Making a joint account may be challenging because changing your perspective from solely considering your financial demands to weighing your partner’s needs and wants is difficult. In addition, couples may later undergo financial trouble if they don’t take the time to talk about money at the beginning of married life.
Consider your financial situation and weigh factors like debt management, traveling plans, and retirement funds to know how much you should spend every month.
After completing the marital balance sheet and discussing your money, you and your spouse must deal with any financial surprises. Finally, you and your partner must accept your financial situation, whether stumbling school loans or unanticipated credit card loans.
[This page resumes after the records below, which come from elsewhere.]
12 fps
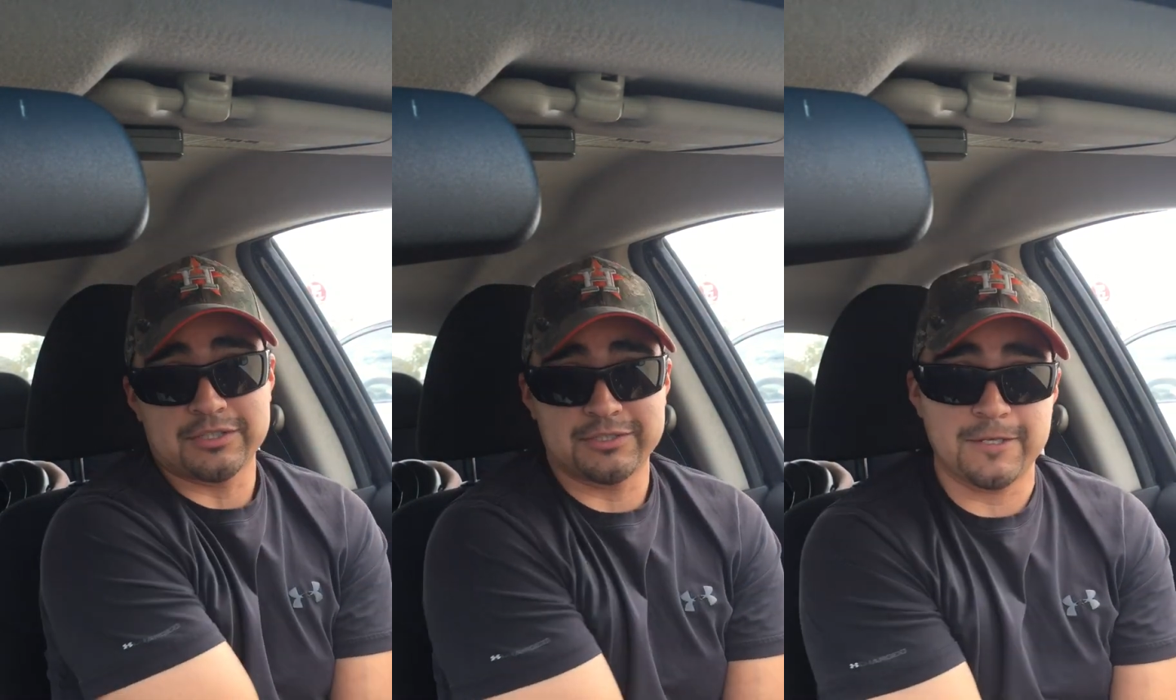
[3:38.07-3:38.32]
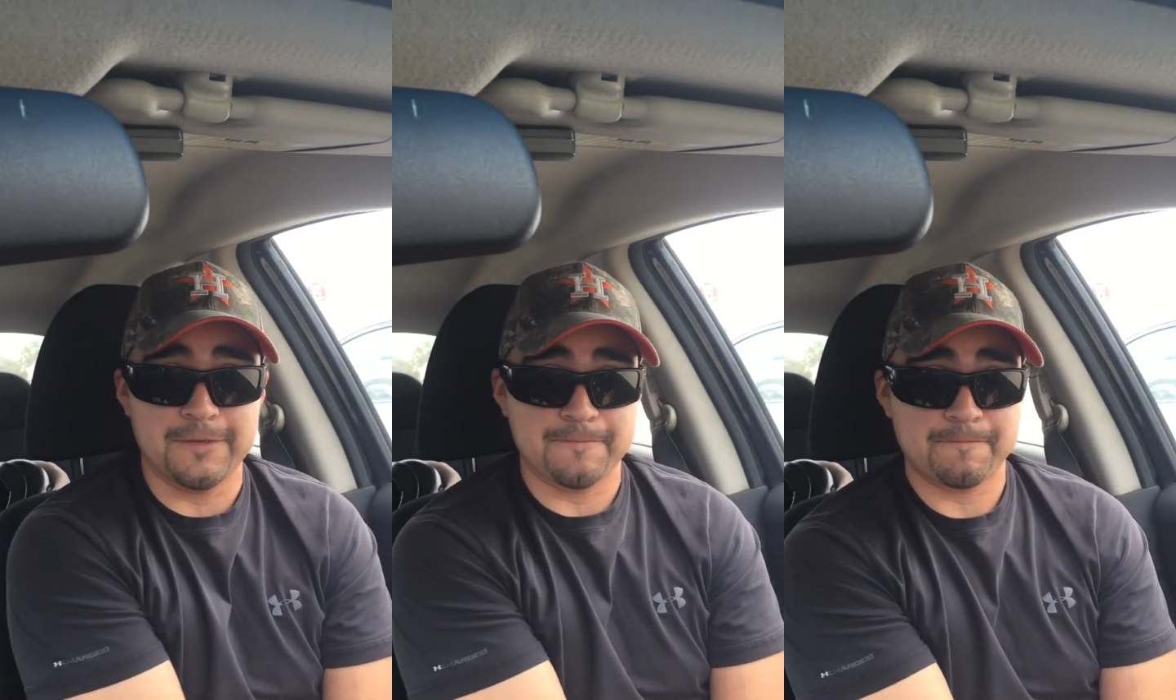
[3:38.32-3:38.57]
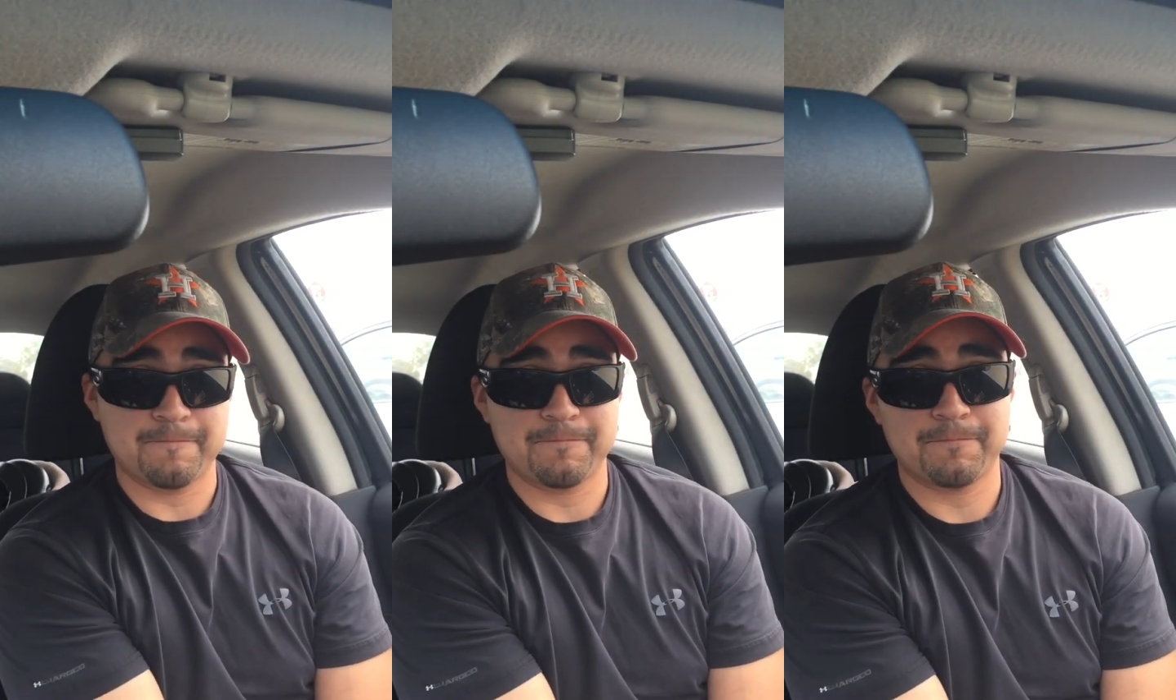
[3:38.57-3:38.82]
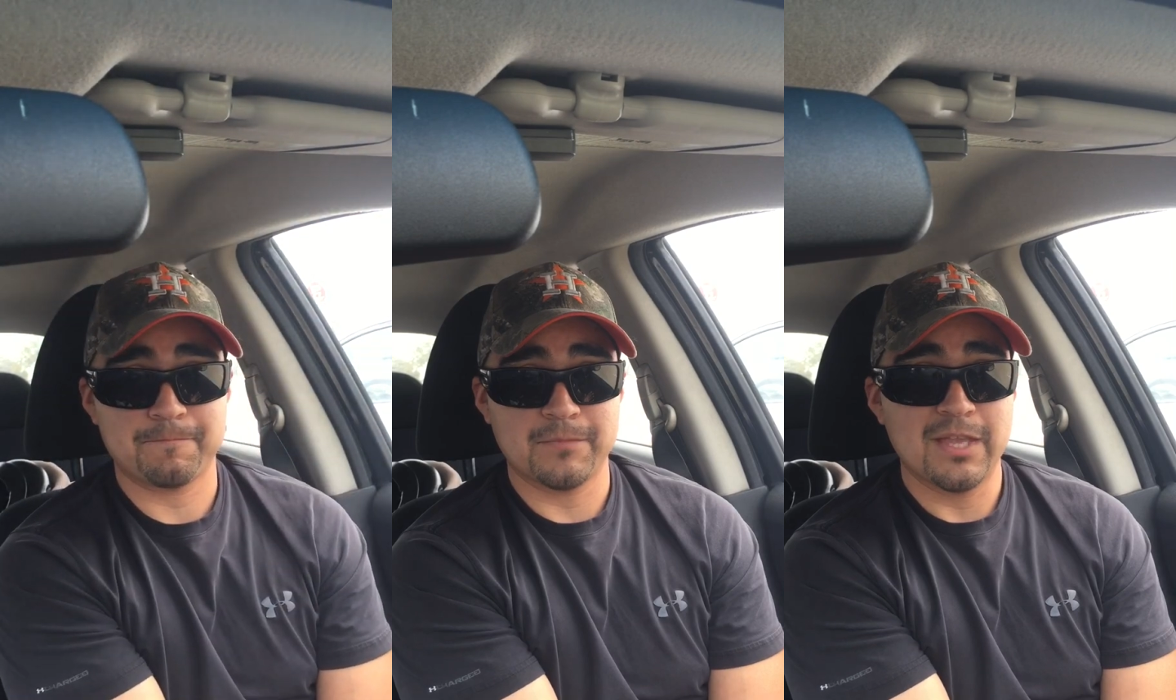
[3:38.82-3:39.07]
sin.
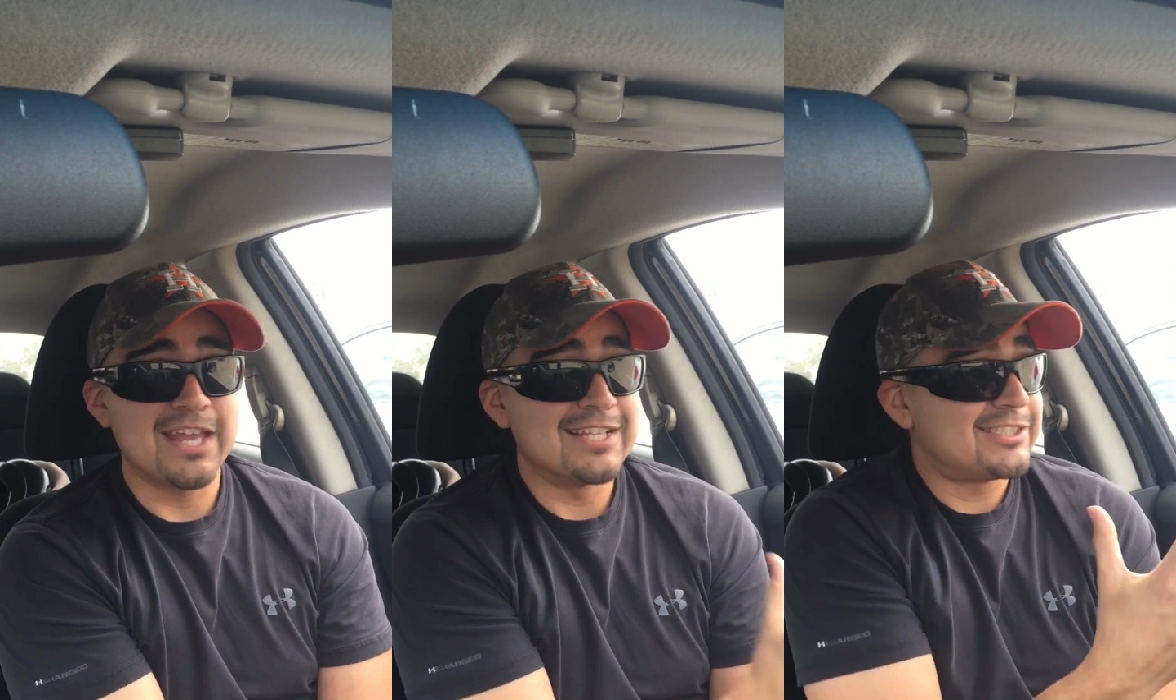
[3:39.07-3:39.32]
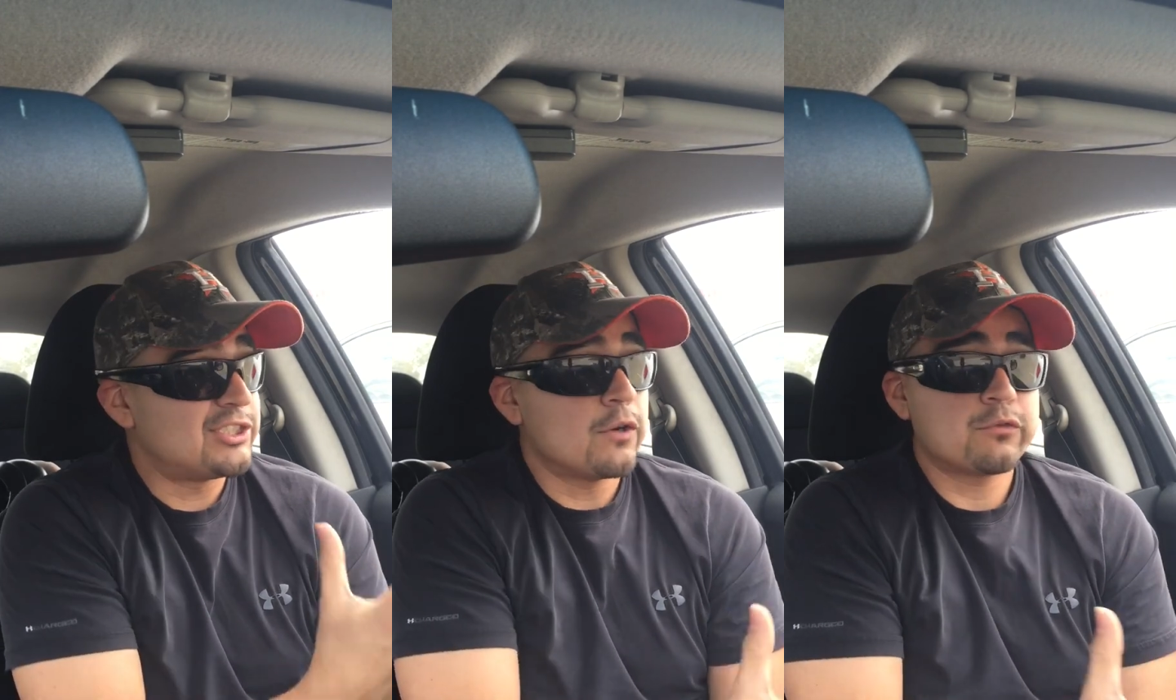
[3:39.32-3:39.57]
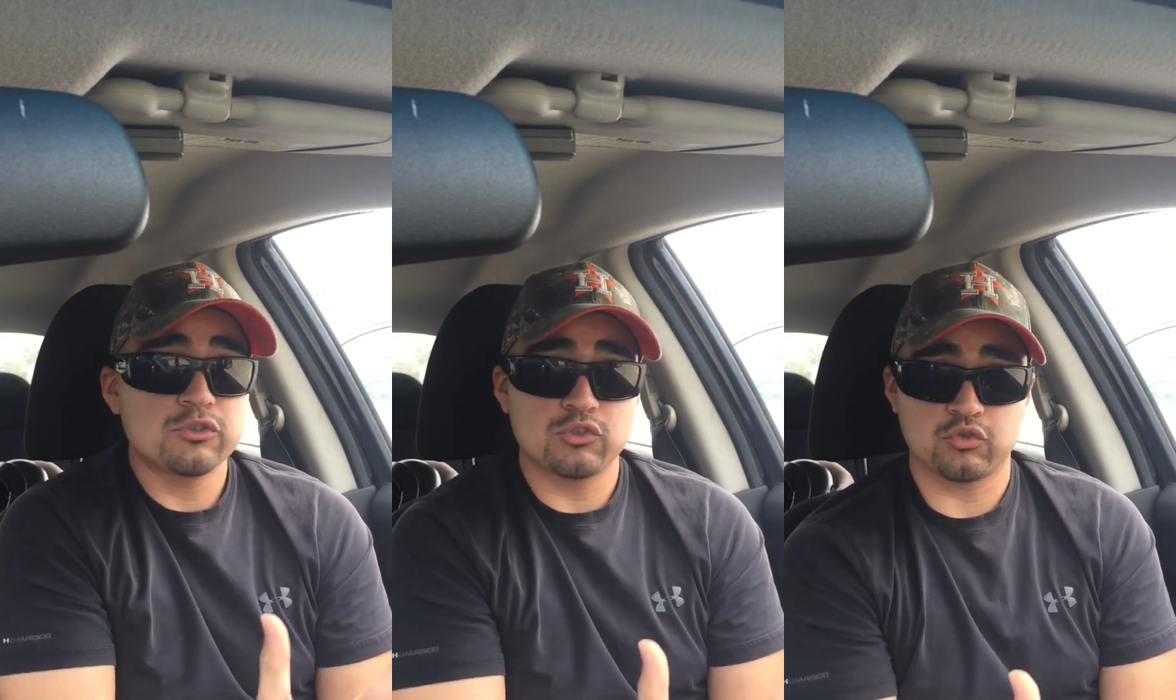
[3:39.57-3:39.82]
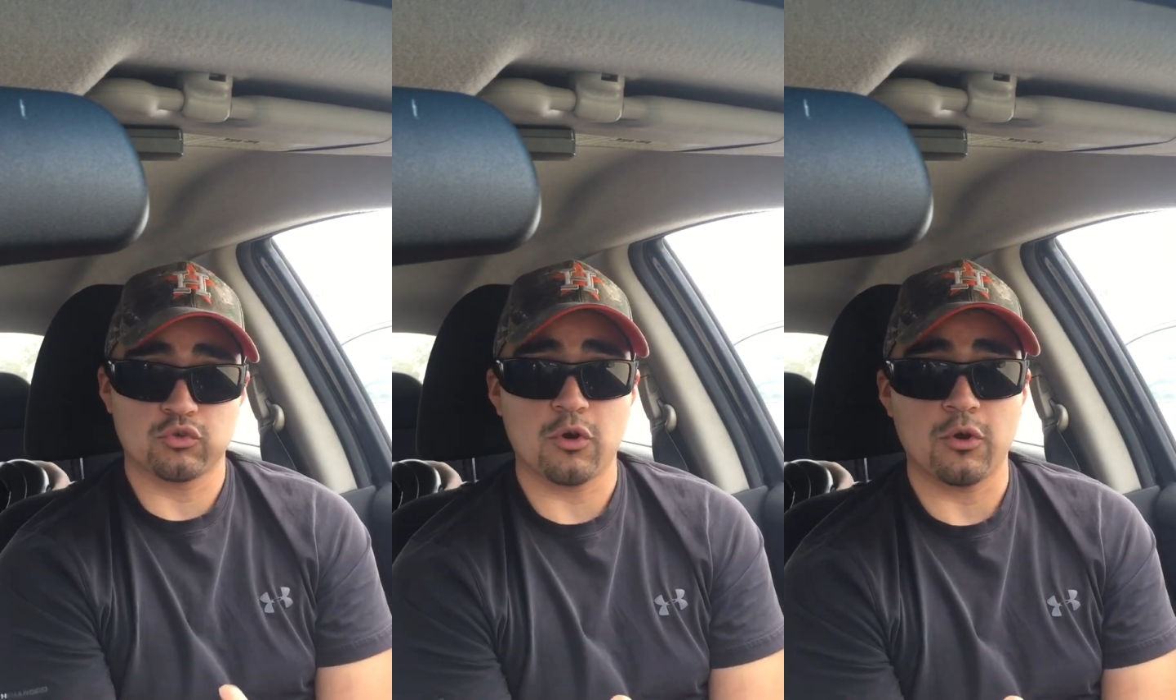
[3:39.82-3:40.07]
It's
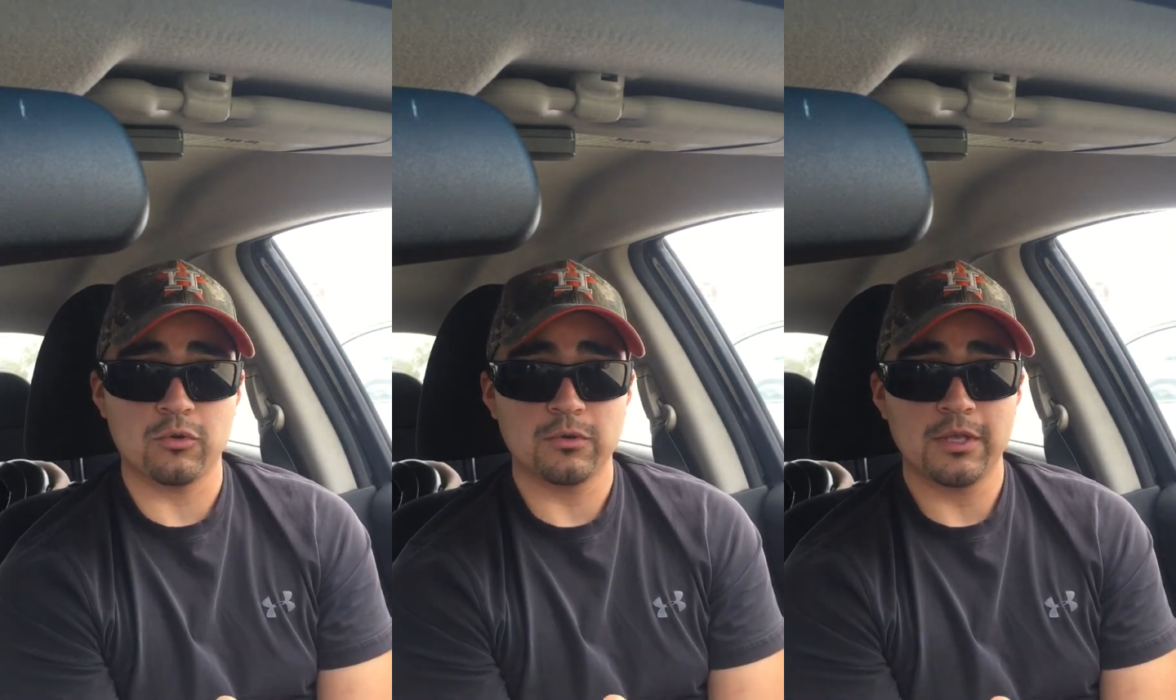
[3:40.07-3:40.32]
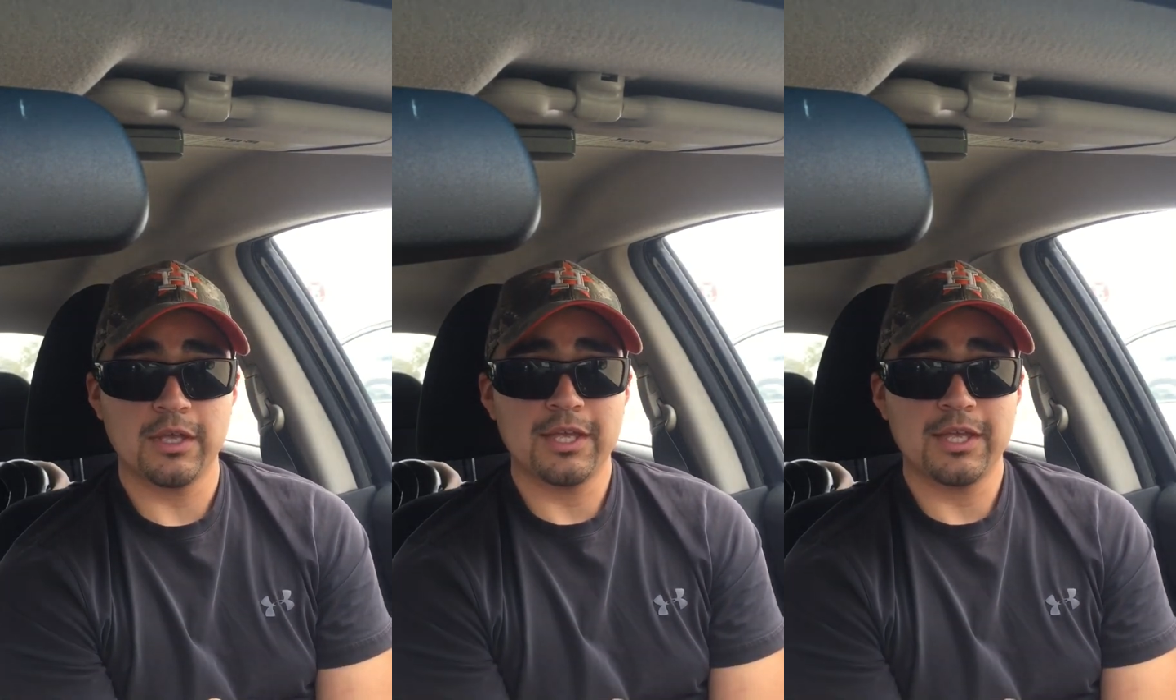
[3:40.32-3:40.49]
self-control.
Military Lodging, Hotels, and Travel: Being in the military requires transferring cities and countries every few years, allowing you to see the world. The United States military can station your family anywhere, from Japan to Hawaii. The military also gives Overseas Cost-of-Living Allowance (COLA) as additional compensation for your spouse.
There are many economical options for a terrific family getaway, ranging from beach cottages to mountain cabins. In addition, you can explore Space-A Travel if you are flexible with location and time.
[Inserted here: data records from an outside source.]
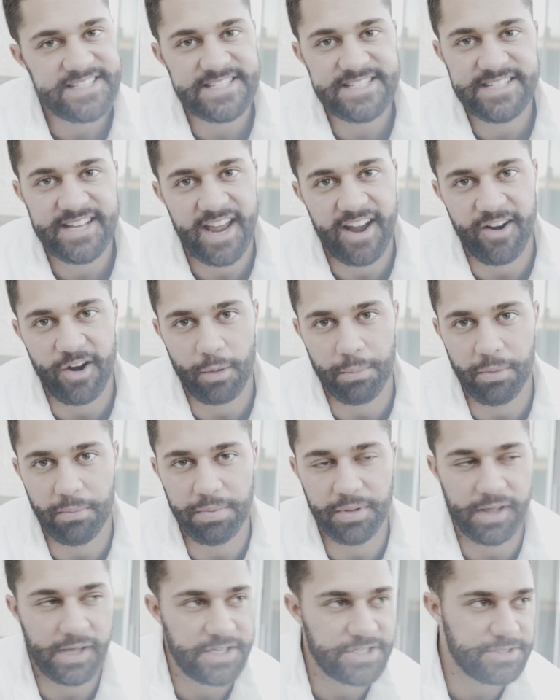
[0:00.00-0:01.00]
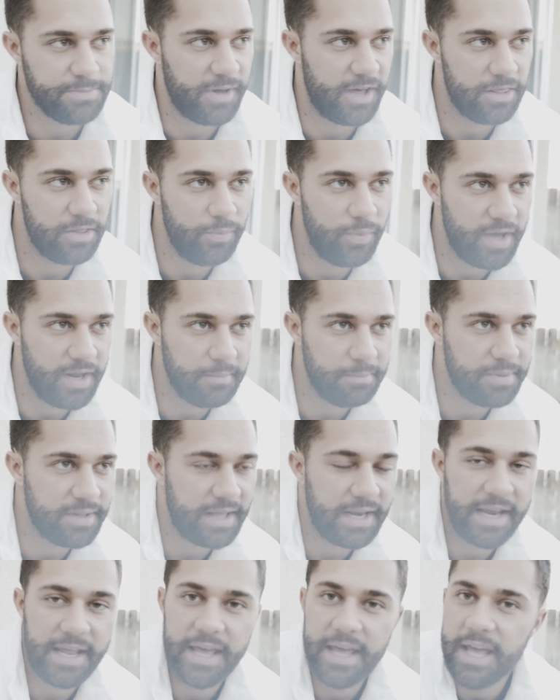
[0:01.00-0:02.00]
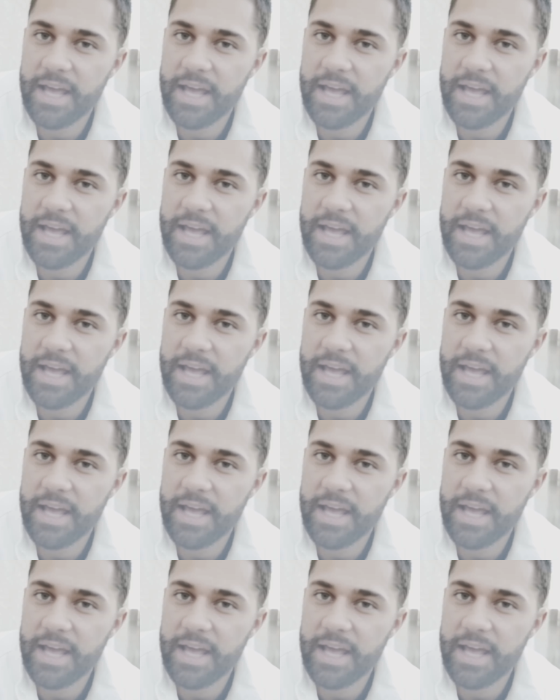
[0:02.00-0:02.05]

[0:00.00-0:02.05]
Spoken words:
Terrible place, by the way, to pin.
Basic and Housing Allowance for Housing: Most military posts provide free accommodation, and if you reside off base, you will be compensated with a basic allowance for housing (BAH).
Legal Help: Spouses can access various free legal services through Military OneSource or legal aid centers. These programs might help you understand a lease agreement, prepare an estate plan, or get legal advice on adoption.
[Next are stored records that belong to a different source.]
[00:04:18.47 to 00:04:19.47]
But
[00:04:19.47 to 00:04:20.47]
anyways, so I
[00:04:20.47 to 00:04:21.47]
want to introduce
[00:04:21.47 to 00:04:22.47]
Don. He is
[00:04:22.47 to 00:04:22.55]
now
Marriage counseling: Military OneSource provides free, confidential therapy. Military Family Life Consultants (MFLC) are available on base at the Family Support and Readiness Center.
Financial Education and Resources: The DOD’s MilSpouse Money Mission provides free financial education and resources from professionals, licensed financial planners, and certified financial counselors.
License Transfer: Many states provide some license transfer benefits to military spouses, such as temporary or permanent licenses or accelerated procedures.
Career Opportunities: For military spouses, several job programs and activities are available, including opportunities through Hiring Our Heroes.
Unemployment Compensation because of PCS: Many states, but not all, provide unemployment compensation to military spouses owing to a permanent change of station.
Keeping track of your expenditure is another effective method to prevent arguments about money. In addition, there will be no ugly surprises if you know where your money is going and why. But for that, you must stick to your budget and fight the temptation of impulsive purchases.
Benefitting from technology is another effective strategy to start tracking your expenses. Many mobile apps and online tools can help you create a budget and stick to it to accomplish your financial goals.
No matter how hard you try to follow a budget, make investments, and save for retirement as a couple, you are bound to make many mistakes along the way.
Some of the most common mistakes you will likely make as a newlywed couple includes:
The key is to learn something important from each mistake.
A former spouse (civilian) must present confirmation that the military spouse served at least 20 creditable years of service, was married for a minimum of 20 years and that the marriage was concurrent with the service to continue receiving benefits. A former spouse can only receive benefits if they fulfill this criterion. They can also benefit from TRICARE and outpatient and inpatient therapy at military treatment centers.
Now you know how to manage your finances after marriage so you can achieve your financial goals. Following our advice in this blog post, you will be more likely to enjoy financial success after uniting with your soul mate.